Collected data
++++++++++++++++++++
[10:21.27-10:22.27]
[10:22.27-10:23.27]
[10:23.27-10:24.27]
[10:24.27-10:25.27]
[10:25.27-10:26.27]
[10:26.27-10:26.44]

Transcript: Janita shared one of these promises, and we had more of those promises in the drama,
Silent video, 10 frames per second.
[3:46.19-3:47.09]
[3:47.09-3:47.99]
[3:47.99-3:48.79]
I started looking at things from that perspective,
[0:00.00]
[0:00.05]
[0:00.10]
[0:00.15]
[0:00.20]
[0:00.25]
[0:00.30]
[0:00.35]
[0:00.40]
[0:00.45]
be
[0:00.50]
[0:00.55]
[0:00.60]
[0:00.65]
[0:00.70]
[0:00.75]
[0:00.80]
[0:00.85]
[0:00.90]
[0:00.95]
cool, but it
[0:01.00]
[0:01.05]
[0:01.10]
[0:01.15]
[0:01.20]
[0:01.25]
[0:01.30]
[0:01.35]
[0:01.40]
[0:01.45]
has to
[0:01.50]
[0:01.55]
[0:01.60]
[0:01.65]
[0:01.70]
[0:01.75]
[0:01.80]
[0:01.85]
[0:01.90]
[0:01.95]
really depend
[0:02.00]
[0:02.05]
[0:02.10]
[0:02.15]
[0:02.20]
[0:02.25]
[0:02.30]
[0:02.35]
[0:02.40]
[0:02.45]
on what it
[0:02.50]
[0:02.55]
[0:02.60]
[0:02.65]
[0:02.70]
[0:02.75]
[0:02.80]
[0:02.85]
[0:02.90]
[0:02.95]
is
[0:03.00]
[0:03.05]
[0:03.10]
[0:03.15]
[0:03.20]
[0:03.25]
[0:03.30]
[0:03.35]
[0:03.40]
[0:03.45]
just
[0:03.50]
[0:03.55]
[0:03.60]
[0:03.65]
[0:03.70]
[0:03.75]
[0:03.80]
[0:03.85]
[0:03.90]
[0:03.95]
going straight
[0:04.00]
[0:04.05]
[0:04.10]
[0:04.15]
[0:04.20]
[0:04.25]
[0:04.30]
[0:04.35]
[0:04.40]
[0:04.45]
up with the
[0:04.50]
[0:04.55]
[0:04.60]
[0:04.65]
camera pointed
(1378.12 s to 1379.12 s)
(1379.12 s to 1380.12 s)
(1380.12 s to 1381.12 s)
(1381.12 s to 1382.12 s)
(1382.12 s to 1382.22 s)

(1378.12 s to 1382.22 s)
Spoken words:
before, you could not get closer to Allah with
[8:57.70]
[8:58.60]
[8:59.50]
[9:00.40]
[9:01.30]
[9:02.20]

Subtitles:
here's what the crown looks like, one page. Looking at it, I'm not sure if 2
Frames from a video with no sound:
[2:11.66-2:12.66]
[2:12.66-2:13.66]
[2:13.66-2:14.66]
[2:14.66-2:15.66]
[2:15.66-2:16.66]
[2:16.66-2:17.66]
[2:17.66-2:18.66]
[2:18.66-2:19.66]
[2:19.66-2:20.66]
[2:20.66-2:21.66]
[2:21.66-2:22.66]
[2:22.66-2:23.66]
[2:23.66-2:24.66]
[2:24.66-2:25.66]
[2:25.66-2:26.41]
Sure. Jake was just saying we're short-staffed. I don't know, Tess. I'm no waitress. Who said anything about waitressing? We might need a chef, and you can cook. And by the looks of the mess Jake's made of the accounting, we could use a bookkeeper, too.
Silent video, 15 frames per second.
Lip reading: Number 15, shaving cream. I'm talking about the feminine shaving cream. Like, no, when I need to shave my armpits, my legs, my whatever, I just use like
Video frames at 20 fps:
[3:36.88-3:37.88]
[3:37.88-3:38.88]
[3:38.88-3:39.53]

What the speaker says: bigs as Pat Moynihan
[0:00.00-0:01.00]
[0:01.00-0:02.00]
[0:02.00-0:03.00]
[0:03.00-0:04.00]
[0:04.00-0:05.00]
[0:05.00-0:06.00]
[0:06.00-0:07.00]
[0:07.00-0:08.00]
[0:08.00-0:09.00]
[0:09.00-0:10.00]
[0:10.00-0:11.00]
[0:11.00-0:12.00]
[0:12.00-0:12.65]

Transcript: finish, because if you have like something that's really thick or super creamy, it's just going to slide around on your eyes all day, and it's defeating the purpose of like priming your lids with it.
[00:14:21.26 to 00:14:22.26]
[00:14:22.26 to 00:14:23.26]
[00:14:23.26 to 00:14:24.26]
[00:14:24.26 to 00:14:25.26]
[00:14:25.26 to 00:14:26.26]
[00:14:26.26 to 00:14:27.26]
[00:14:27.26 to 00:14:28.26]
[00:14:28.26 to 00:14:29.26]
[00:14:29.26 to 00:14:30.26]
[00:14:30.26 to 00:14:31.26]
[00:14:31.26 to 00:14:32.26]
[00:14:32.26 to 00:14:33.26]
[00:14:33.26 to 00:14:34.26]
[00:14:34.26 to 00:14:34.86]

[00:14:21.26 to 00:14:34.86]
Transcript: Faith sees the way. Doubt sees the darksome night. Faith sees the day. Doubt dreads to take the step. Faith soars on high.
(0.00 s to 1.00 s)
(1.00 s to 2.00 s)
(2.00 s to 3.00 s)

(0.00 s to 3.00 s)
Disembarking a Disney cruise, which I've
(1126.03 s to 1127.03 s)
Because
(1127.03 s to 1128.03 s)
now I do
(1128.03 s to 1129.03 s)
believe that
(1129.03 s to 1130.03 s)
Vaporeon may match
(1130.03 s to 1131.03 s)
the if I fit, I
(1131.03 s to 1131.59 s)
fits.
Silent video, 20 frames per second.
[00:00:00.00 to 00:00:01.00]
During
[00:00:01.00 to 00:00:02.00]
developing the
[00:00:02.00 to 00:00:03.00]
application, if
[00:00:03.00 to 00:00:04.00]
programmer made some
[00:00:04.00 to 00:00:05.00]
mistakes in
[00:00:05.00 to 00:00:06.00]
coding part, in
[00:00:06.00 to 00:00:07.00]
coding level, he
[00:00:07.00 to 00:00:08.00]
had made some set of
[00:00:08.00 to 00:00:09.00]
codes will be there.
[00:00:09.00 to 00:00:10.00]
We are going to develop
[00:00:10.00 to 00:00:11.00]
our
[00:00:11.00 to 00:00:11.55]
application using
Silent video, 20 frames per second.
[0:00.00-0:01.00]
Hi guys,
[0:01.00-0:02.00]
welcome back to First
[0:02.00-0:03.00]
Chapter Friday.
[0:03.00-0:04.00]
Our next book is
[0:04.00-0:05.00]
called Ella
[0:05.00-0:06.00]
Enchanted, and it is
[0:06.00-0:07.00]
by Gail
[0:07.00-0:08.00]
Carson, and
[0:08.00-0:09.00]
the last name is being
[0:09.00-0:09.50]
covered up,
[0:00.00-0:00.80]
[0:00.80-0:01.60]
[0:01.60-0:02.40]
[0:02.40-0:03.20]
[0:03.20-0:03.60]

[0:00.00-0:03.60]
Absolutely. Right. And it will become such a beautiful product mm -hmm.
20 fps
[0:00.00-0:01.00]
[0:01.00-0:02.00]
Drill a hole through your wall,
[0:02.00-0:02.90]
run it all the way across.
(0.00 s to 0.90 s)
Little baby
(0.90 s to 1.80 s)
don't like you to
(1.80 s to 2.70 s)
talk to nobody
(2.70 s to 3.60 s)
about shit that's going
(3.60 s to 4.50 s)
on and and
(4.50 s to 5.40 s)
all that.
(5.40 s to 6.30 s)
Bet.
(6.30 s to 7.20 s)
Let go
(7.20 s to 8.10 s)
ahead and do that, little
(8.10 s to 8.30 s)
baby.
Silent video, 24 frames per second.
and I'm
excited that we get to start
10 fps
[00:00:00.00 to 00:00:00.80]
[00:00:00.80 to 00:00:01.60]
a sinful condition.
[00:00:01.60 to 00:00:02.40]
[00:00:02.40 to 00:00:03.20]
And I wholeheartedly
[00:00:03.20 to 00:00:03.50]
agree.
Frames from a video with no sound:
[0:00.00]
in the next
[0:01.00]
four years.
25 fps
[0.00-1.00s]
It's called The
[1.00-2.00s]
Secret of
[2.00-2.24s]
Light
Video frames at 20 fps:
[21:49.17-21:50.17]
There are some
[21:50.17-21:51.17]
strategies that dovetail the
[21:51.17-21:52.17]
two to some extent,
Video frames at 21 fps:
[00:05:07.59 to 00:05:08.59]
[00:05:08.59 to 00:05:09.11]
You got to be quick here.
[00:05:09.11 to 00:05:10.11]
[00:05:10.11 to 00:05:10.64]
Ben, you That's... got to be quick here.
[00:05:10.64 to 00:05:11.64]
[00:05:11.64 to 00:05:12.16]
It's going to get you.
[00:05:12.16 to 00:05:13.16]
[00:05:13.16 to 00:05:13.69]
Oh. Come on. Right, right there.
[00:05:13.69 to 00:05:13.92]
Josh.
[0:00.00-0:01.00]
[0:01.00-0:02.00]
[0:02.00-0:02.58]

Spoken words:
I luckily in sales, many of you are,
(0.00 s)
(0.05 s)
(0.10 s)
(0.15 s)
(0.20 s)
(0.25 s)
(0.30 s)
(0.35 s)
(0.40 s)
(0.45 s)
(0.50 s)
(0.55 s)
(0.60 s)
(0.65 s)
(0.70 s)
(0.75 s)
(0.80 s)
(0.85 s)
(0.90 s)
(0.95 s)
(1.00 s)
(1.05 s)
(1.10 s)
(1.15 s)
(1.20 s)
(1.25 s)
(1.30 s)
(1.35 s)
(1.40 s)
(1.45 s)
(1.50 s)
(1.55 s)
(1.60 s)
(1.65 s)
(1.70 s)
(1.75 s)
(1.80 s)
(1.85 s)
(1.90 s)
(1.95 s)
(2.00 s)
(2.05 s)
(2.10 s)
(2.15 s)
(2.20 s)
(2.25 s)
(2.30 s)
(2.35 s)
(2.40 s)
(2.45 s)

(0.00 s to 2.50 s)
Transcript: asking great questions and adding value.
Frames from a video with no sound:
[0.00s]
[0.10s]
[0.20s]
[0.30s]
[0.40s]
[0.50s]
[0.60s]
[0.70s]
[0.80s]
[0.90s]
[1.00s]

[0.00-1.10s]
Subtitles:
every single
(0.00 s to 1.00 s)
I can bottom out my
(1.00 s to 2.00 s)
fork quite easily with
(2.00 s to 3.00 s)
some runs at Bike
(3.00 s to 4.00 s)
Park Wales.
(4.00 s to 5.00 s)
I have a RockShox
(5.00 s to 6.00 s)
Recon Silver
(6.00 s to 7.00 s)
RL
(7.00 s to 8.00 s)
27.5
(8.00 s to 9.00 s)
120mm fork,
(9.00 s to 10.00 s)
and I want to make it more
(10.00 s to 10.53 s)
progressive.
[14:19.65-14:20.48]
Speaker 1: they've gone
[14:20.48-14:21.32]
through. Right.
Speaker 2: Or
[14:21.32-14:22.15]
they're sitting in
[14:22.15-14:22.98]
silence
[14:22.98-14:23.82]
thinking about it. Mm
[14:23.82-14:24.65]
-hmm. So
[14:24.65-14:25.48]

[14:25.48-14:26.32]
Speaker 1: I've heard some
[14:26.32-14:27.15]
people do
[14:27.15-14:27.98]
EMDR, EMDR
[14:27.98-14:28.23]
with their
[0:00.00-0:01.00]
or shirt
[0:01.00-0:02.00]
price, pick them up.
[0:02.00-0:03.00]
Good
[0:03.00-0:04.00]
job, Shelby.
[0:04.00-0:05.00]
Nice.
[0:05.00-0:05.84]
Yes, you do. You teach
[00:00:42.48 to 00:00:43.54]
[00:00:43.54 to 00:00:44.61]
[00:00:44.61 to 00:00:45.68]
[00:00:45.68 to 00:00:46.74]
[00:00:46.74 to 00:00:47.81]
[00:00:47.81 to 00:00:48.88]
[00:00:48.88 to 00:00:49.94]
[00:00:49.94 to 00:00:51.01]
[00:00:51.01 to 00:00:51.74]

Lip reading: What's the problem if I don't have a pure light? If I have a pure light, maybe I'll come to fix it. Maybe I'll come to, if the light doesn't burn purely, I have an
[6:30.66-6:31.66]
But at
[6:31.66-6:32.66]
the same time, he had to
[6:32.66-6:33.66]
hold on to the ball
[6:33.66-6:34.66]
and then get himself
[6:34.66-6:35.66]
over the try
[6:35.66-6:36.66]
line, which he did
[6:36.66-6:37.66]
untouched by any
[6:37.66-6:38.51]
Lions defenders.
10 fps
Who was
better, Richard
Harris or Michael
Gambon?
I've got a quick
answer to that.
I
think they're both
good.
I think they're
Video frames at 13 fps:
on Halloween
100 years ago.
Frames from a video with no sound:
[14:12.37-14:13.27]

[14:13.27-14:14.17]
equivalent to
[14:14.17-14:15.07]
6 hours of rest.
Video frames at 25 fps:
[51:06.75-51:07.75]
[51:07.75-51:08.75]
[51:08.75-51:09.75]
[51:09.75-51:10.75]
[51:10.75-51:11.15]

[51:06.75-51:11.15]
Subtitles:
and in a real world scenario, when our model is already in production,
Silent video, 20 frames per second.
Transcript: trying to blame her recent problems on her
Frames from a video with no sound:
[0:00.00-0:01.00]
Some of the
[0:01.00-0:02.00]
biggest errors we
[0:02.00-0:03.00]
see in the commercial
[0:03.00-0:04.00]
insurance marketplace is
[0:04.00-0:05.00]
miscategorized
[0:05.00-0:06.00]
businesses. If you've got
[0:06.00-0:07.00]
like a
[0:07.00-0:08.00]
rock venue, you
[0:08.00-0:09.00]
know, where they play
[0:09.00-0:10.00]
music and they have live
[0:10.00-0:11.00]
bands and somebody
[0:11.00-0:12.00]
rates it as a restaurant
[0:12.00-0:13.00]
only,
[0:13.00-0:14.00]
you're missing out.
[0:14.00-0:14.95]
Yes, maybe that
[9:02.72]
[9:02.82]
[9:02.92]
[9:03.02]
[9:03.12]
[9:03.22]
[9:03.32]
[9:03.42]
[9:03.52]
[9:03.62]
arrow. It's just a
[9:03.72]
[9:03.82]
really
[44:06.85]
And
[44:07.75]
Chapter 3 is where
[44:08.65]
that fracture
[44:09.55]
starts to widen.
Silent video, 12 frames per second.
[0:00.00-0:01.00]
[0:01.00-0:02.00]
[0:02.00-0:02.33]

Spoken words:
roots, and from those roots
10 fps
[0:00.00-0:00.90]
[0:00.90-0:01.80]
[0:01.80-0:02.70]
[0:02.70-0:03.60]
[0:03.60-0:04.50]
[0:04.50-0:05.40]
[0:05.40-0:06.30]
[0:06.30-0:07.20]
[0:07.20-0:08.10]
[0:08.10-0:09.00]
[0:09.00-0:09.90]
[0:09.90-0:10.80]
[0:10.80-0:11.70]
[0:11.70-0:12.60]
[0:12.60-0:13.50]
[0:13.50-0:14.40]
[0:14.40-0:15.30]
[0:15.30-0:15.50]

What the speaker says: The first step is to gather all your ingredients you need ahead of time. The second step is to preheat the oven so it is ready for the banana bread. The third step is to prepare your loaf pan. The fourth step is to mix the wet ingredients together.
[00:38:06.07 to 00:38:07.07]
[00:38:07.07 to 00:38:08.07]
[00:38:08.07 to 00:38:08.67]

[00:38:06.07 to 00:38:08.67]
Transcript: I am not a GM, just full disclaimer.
++++++++++++++++++++
Task brief
If the string "says" is in a line of the entries, pick that line out.

Task solution
What the speaker says: bigs as Pat Moynihan
What the speaker says: The first step is to gather all your ingredients you need ahead of time. The second step is to preheat the oven so it is ready for the banana bread. The third step is to prepare your loaf pan. The fourth step is to mix the wet ingredients together.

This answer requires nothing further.